** Supplied data **
# # # # #

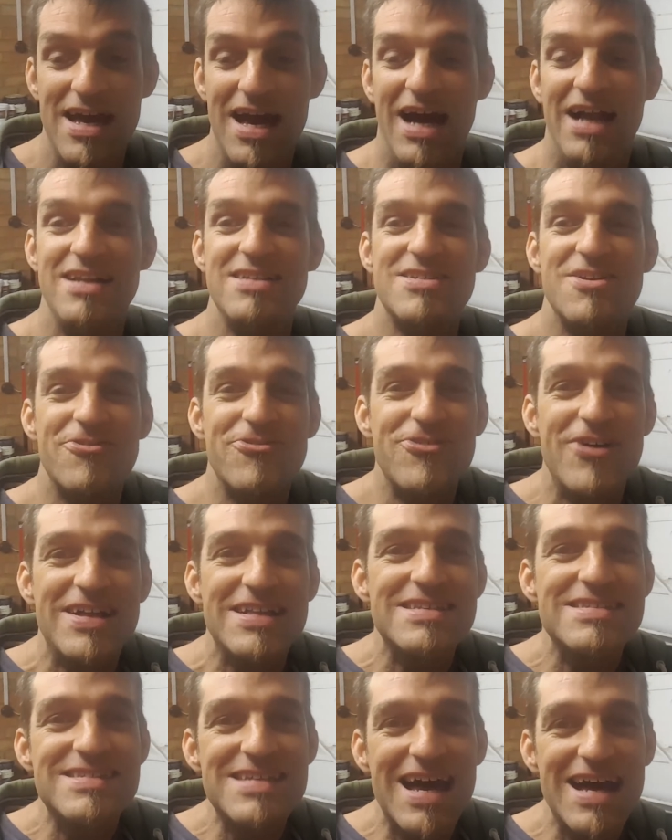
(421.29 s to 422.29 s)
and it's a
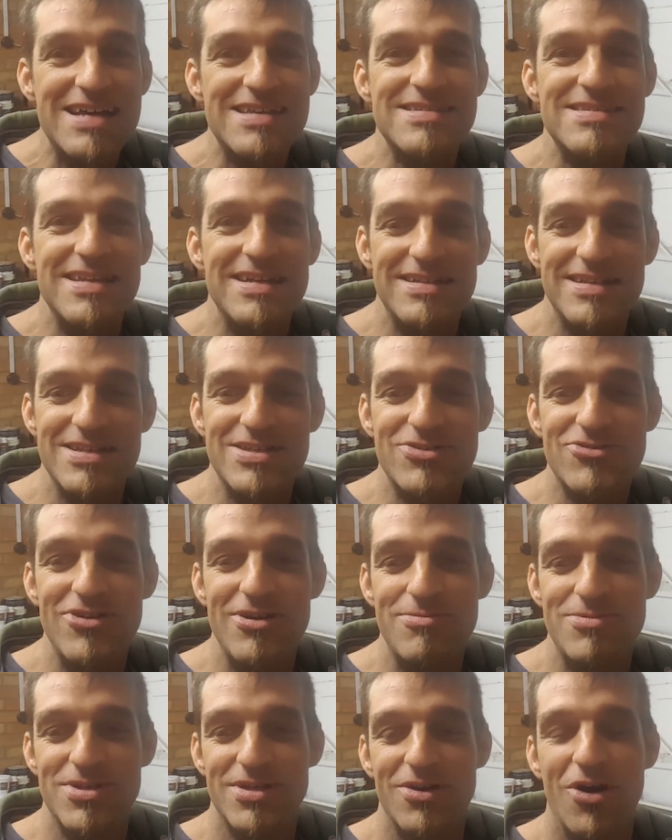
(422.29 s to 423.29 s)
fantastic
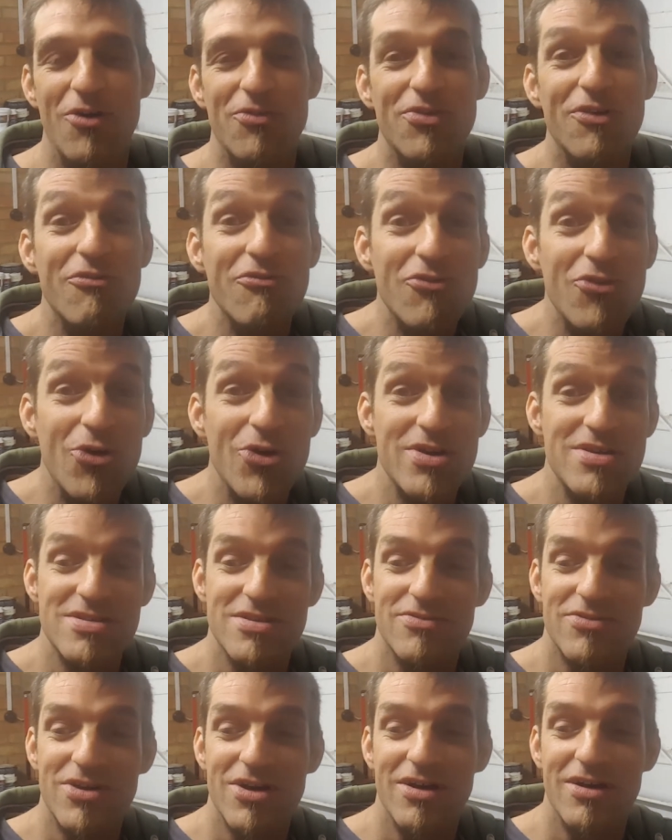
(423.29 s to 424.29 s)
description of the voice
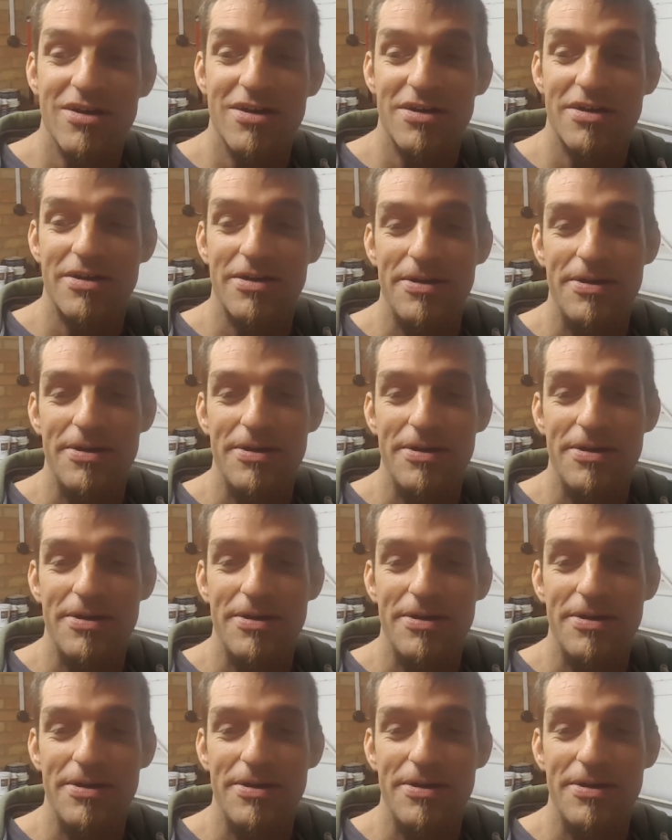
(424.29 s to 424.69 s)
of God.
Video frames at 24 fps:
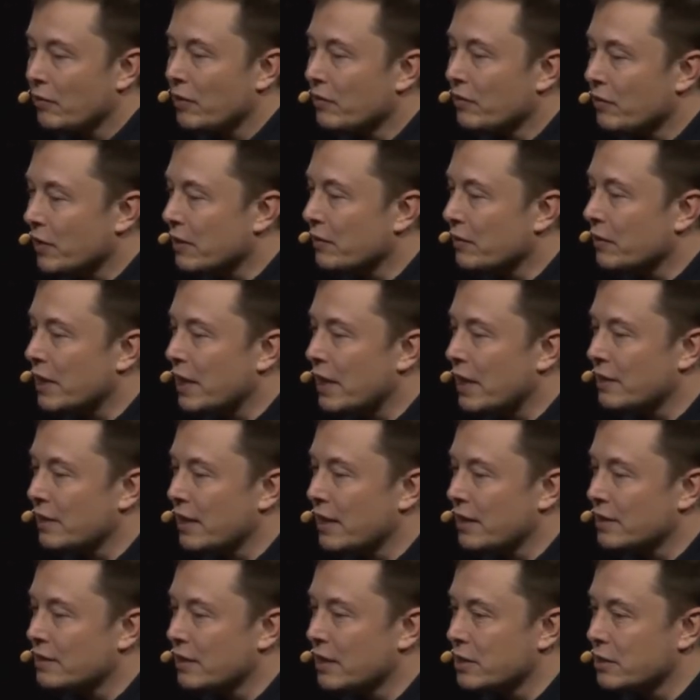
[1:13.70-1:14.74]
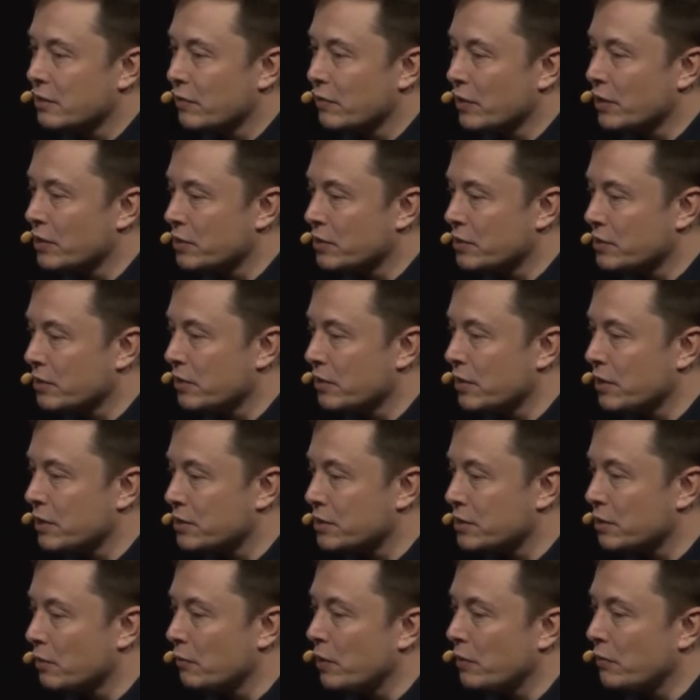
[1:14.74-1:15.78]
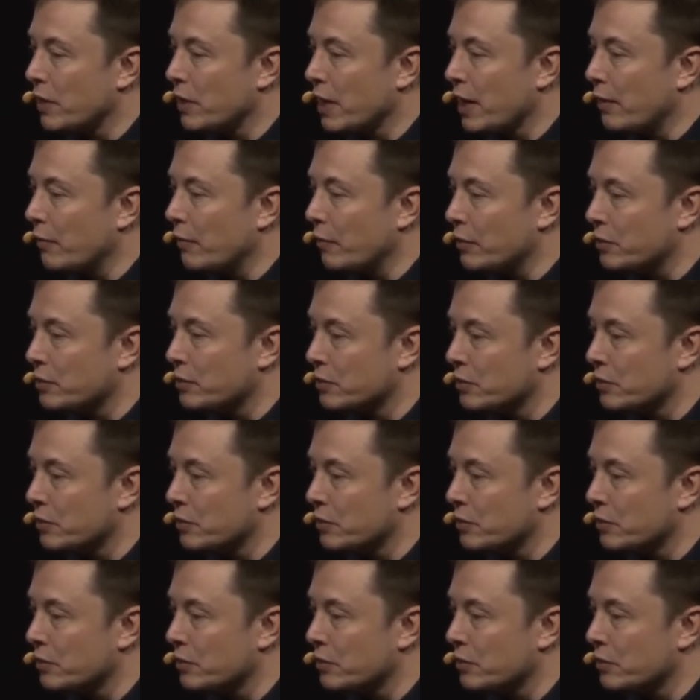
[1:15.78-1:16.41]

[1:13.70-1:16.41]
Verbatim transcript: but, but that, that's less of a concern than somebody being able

# # # # #

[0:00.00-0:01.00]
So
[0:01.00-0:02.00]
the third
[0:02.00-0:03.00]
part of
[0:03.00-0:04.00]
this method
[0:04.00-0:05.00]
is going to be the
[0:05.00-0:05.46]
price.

# # # # #

** Task description **
Using the listing above, reproduce word for word every line from the one containing "(421.29 s to 422.29 s)" through the one containing "Verbatim transcript: but, but". Pictures must be left out.

** Response to the exercise **
(421.29 s to 422.29 s)
and it's a
(422.29 s to 423.29 s)
fantastic
(423.29 s to 424.29 s)
description of the voice
(424.29 s to 424.69 s)
of God.
Video frames at 24 fps:
[1:13.70-1:14.74]
[1:14.74-1:15.78]
[1:15.78-1:16.41]

[1:13.70-1:16.41]
Verbatim transcript: but, but that, that's less of a concern than somebody being able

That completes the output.